The second vector is modern service. So what that means is we want to make the app, the Sonder app, very futuristic. We’re making some bets to add more and more partnerships and features to the app.
The ambition there is that you’ll get service that is better than a five star hotel, but with none of the three or four staff per guest room, white glove service that frankly, doesn’t even resonate with the next generation traveler anyways. We want service to be invisible, to be there when we need it, and not there when we don’t. And so we’re going to be looking at all of the luxuries provided in a five star hotel setting and attempting to modernize and recreate it in a more compelling fashion using technology and digital channels.
And then the third one is good, old continuous improvement, kind of Toyota production system style: Identifying all of the potential defects to the experience and eliminating them at the root.

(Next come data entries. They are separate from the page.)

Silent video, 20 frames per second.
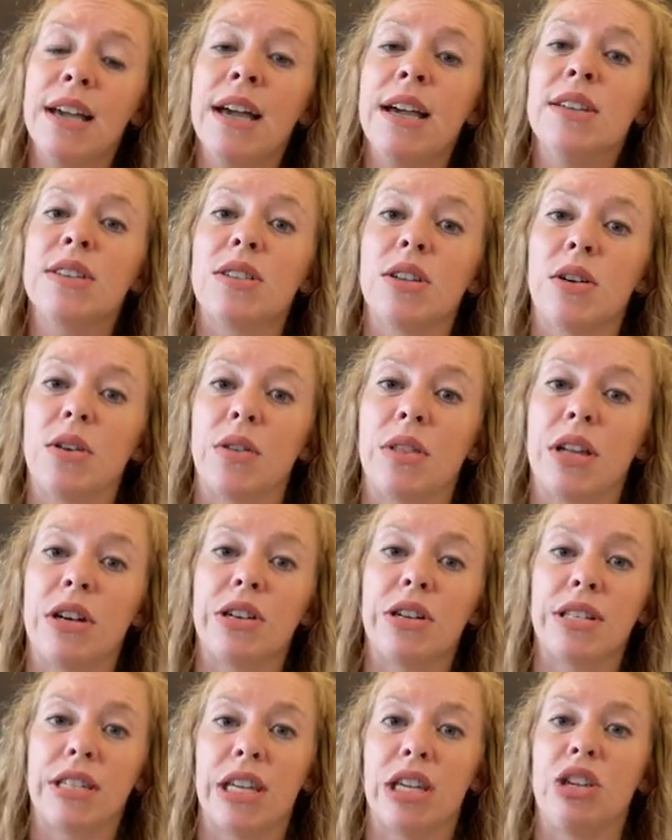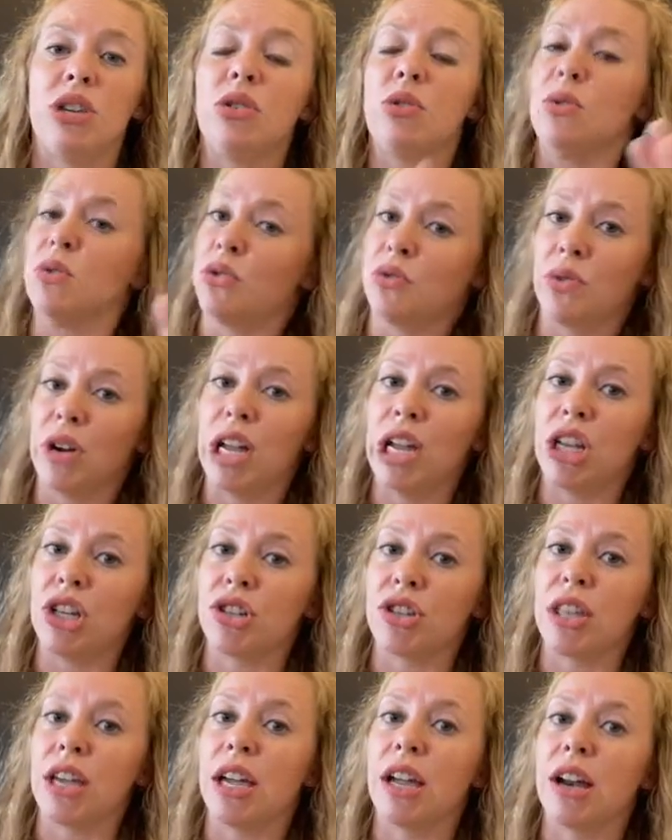So there is a huge
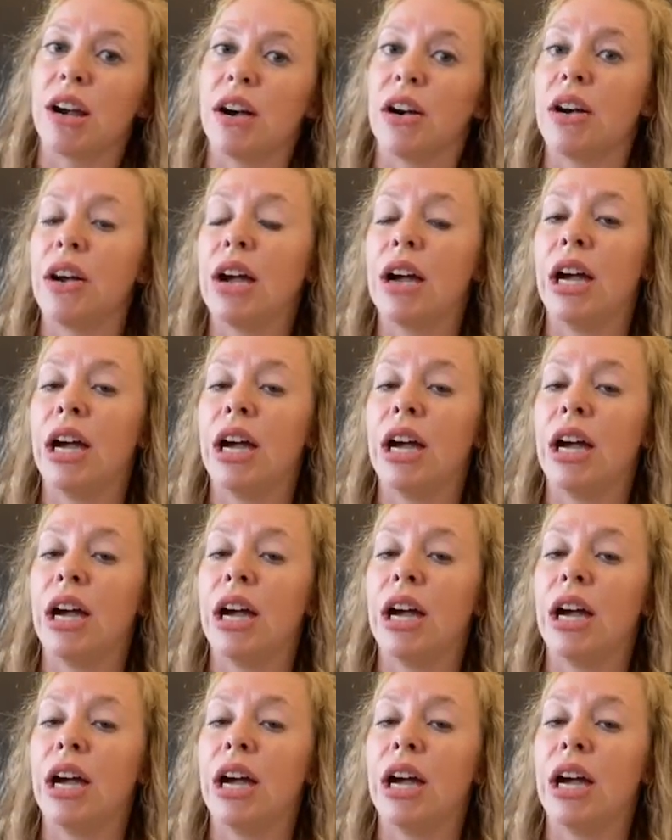range there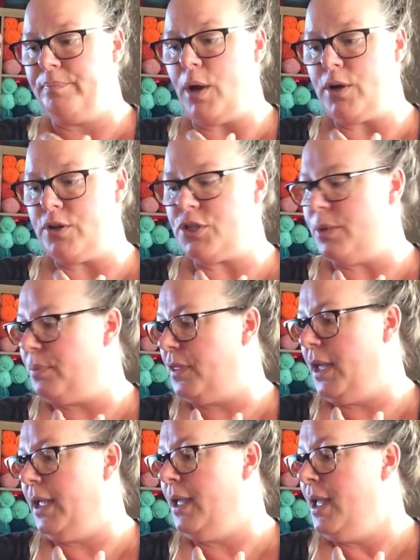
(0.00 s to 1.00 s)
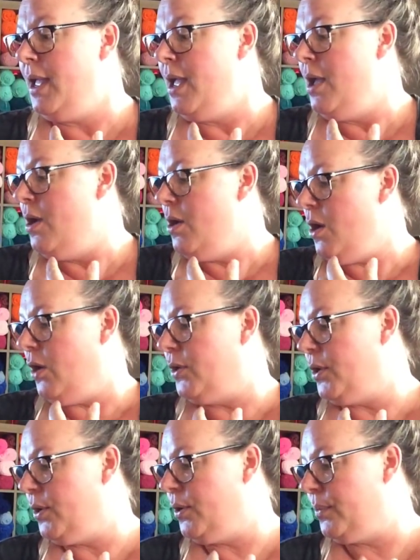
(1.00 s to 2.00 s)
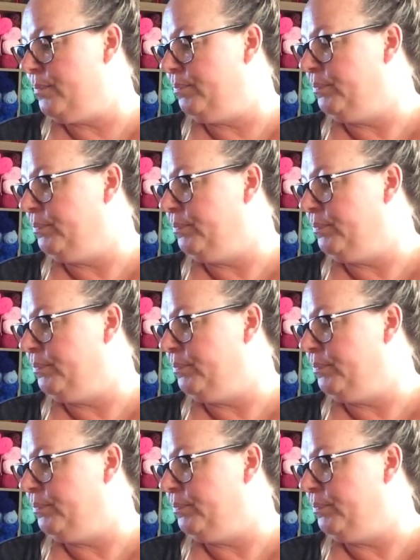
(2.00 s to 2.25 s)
partnership thing on her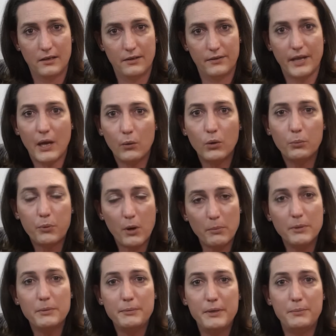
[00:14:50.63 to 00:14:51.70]
They will
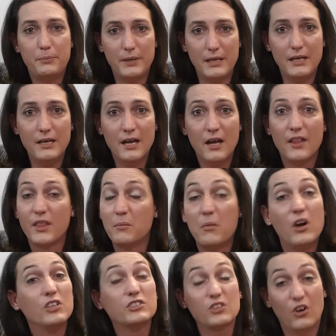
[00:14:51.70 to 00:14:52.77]
probably be the
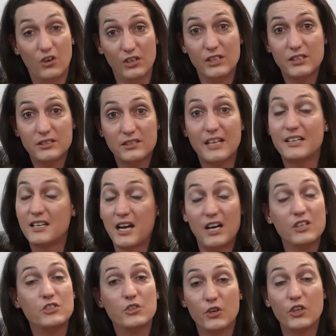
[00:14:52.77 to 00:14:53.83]
most honest and
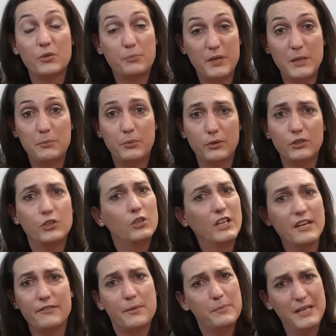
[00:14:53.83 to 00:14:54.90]
down-to-earth people you'll
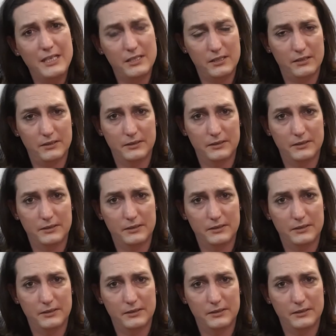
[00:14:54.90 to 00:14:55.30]
ever meet.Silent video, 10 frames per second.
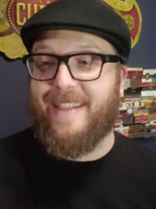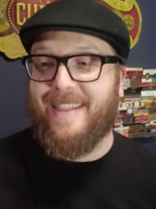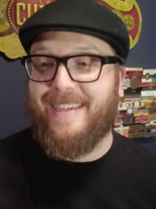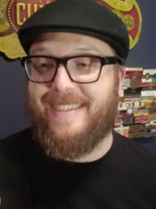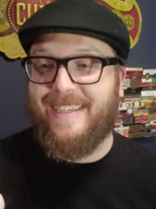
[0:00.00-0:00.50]

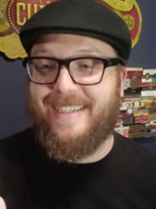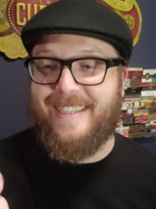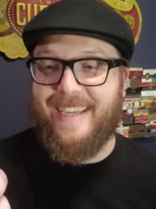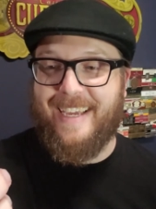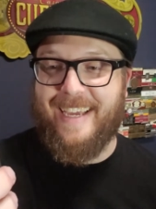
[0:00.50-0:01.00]
And this
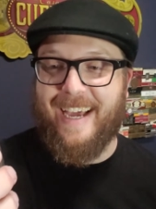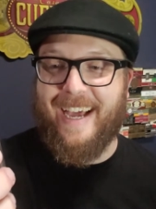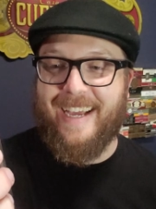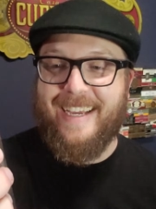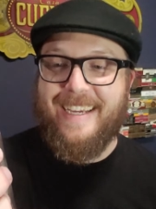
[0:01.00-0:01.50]
is
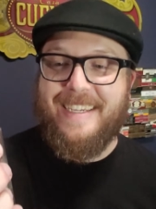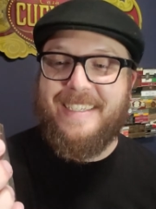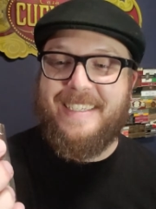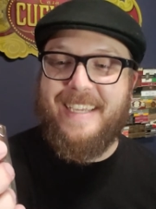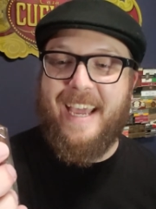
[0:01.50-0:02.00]
the
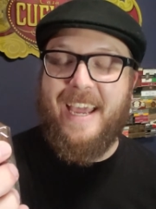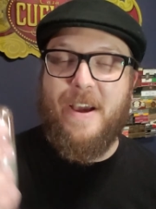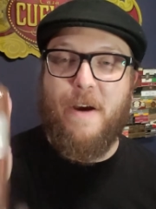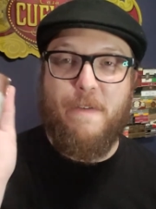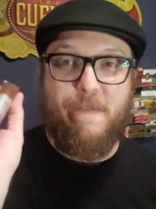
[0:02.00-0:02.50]

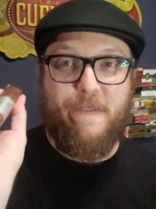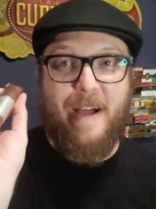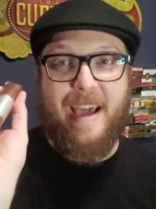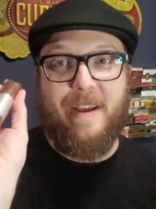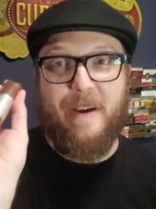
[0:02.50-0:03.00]
CAO
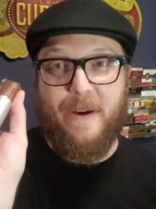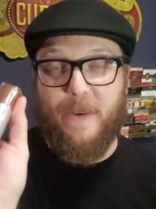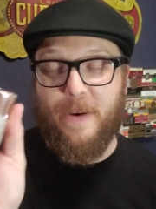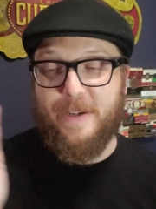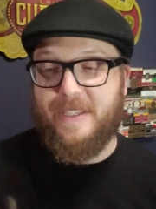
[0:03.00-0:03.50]
Flat
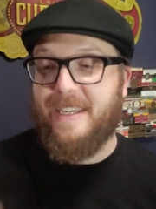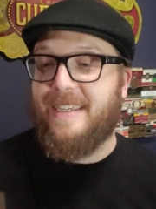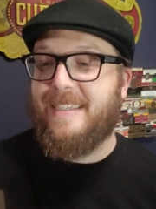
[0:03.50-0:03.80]
Horse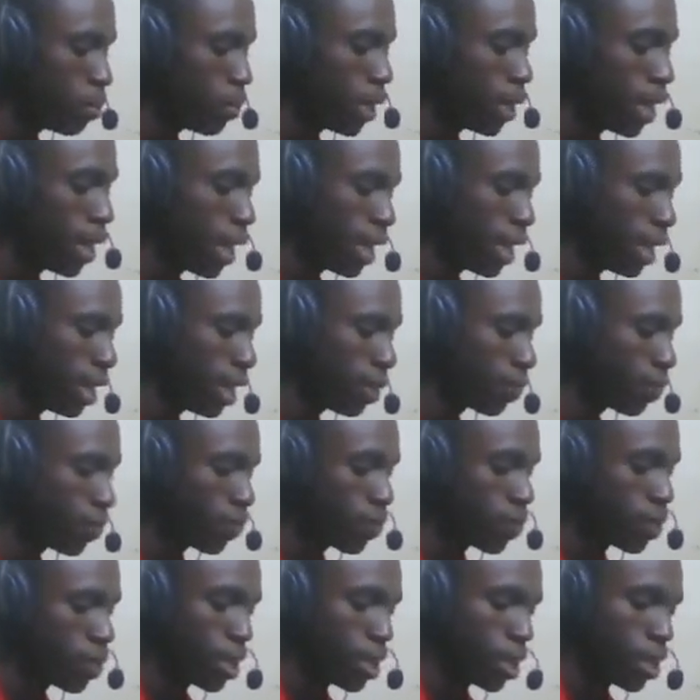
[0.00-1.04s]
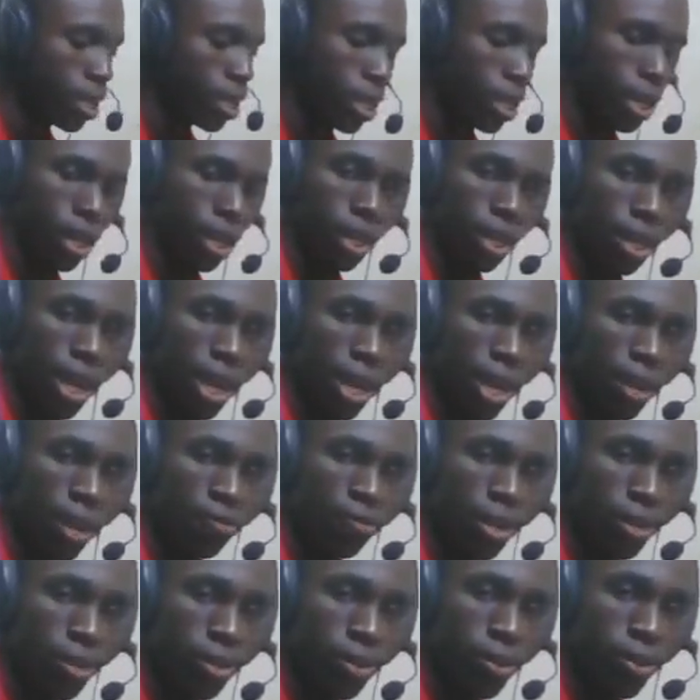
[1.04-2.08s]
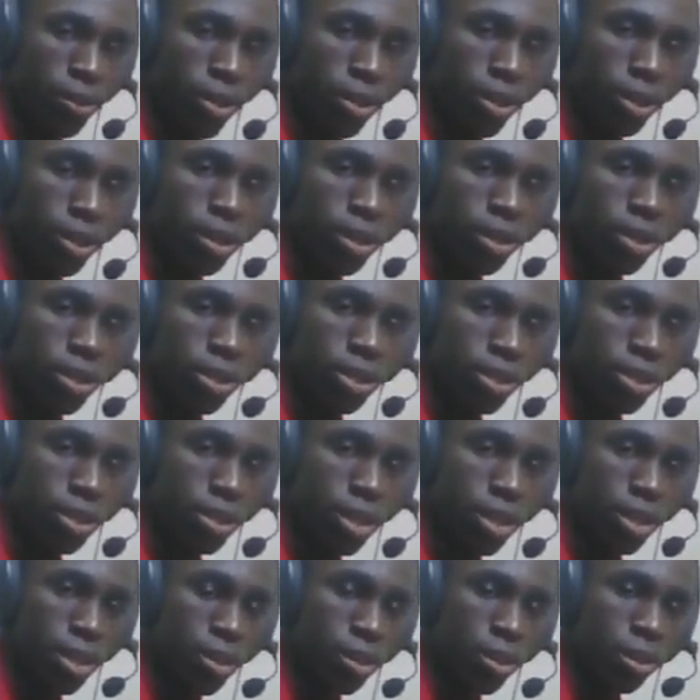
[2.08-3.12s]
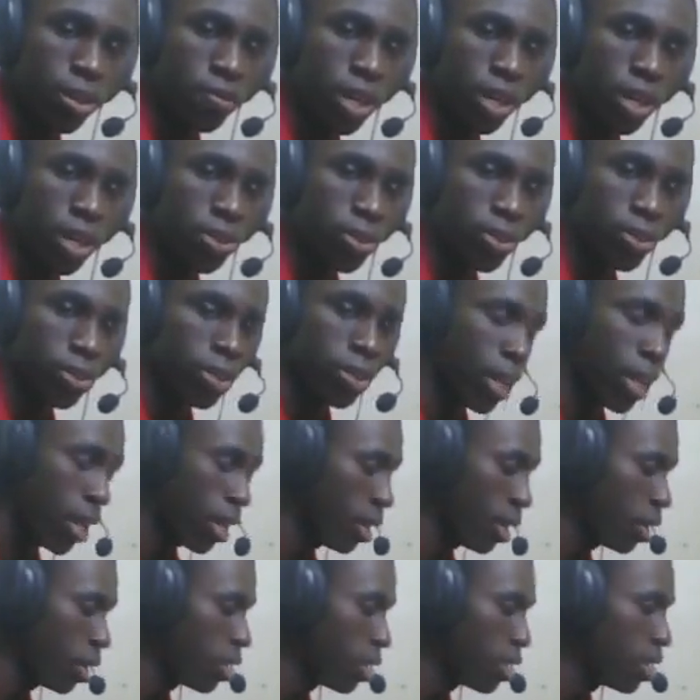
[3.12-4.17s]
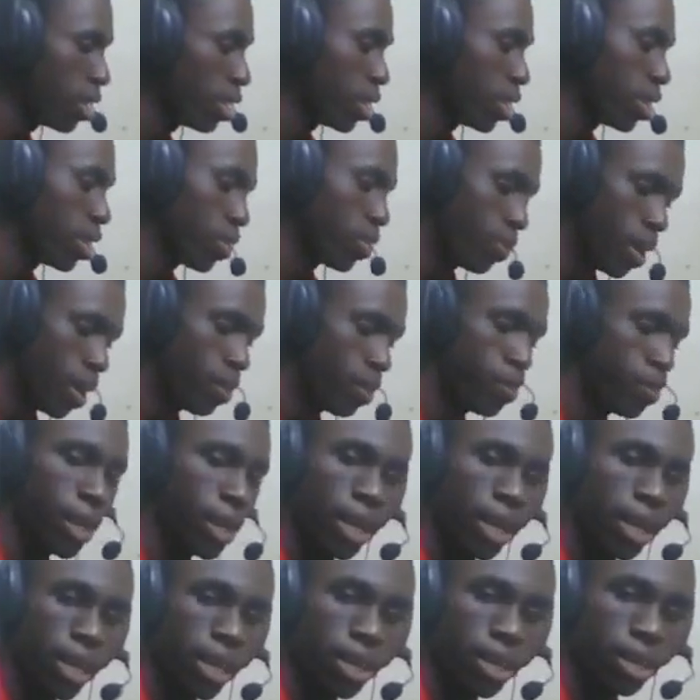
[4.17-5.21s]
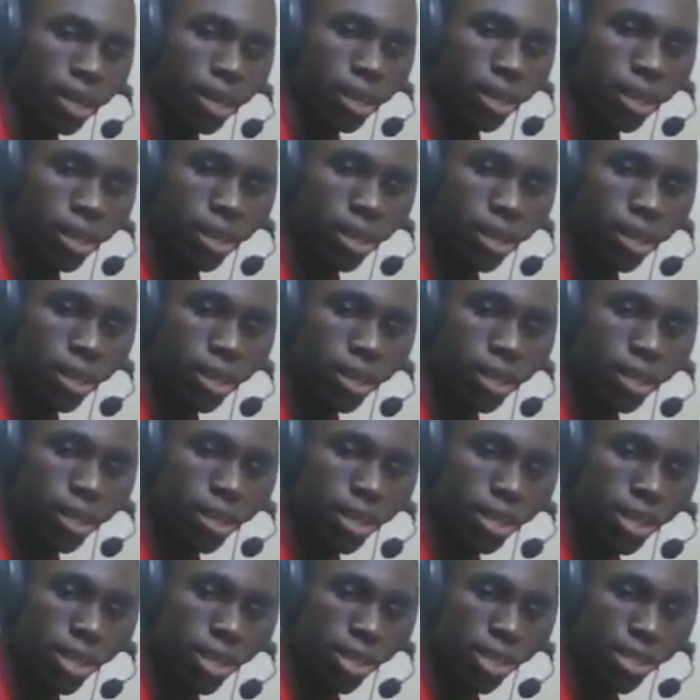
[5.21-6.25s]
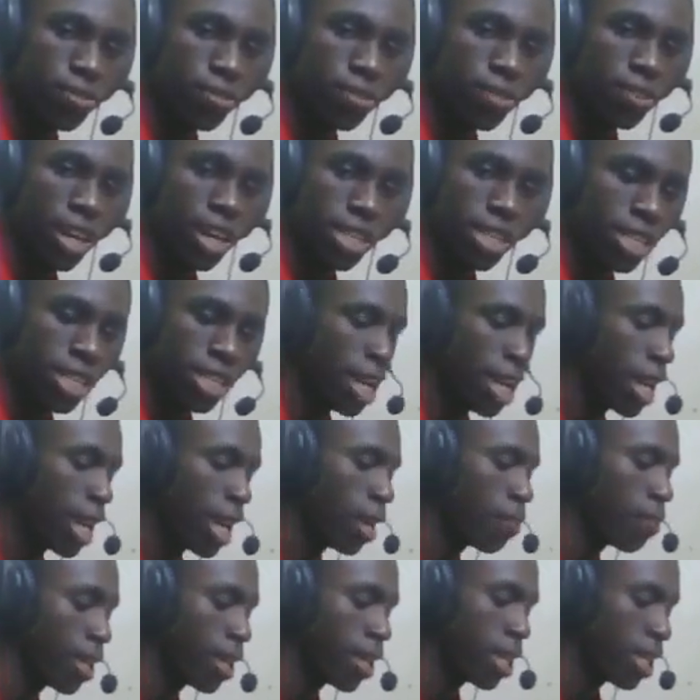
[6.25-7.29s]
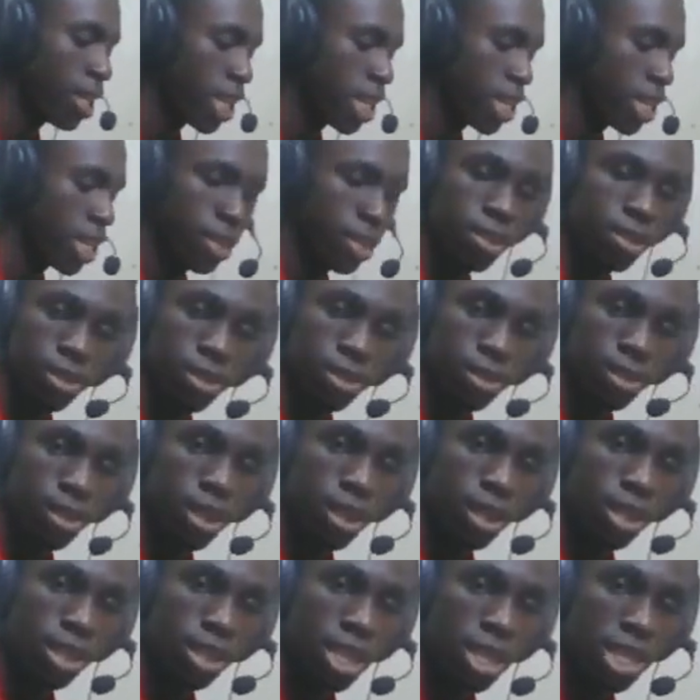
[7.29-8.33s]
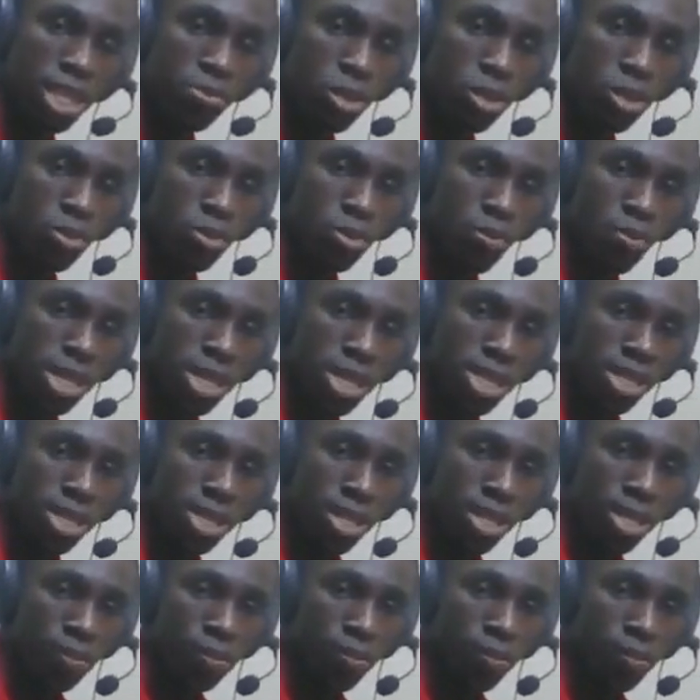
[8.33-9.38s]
play the F major chord second inversion here while playing this D flat here. It takes me to my D,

And so just the tiniest of issues:
“We want to make sure that we figure out a system that prevents, or reduces dramatically the probability of this occurring down the line, so that anyone that stays with us can virtually be guaranteed to have a great stay.”
And this is something that’s going to take five, 10 years to do on each of these three dimensions, but we’re going to relentlessly invest in them. And I think having this level of focus will allow us to build these really long term, durable, competitively defensible capabilities within the organization.
Well, look, the clarity of thought with which you just outlined this, I think, speaks exactly to why we’re so bullish on you and your company and your entire team.
And I’ll go back to a tweet just to close this out that I wrote when you announced this backpack at the end of April. And I said, “Francis is perhaps the strongest operator I’ve worked with in my time at Greylock and the Sonder team is a machine.” And this thread, this tweet storm that you had written is a perfect example of the clarity of thought in the first principles approach that you bring to the growth of your business and I think what is just the evolution of this entire industry.
So again, Francis, I’ll just say, it’s been an honor being in business with you and your entire team. Thank you for that, and congrats again on today’s debut.
Thank you so much. And what a privilege to have the opportunity to work with you and the broader team at Greylock. Thanks so much.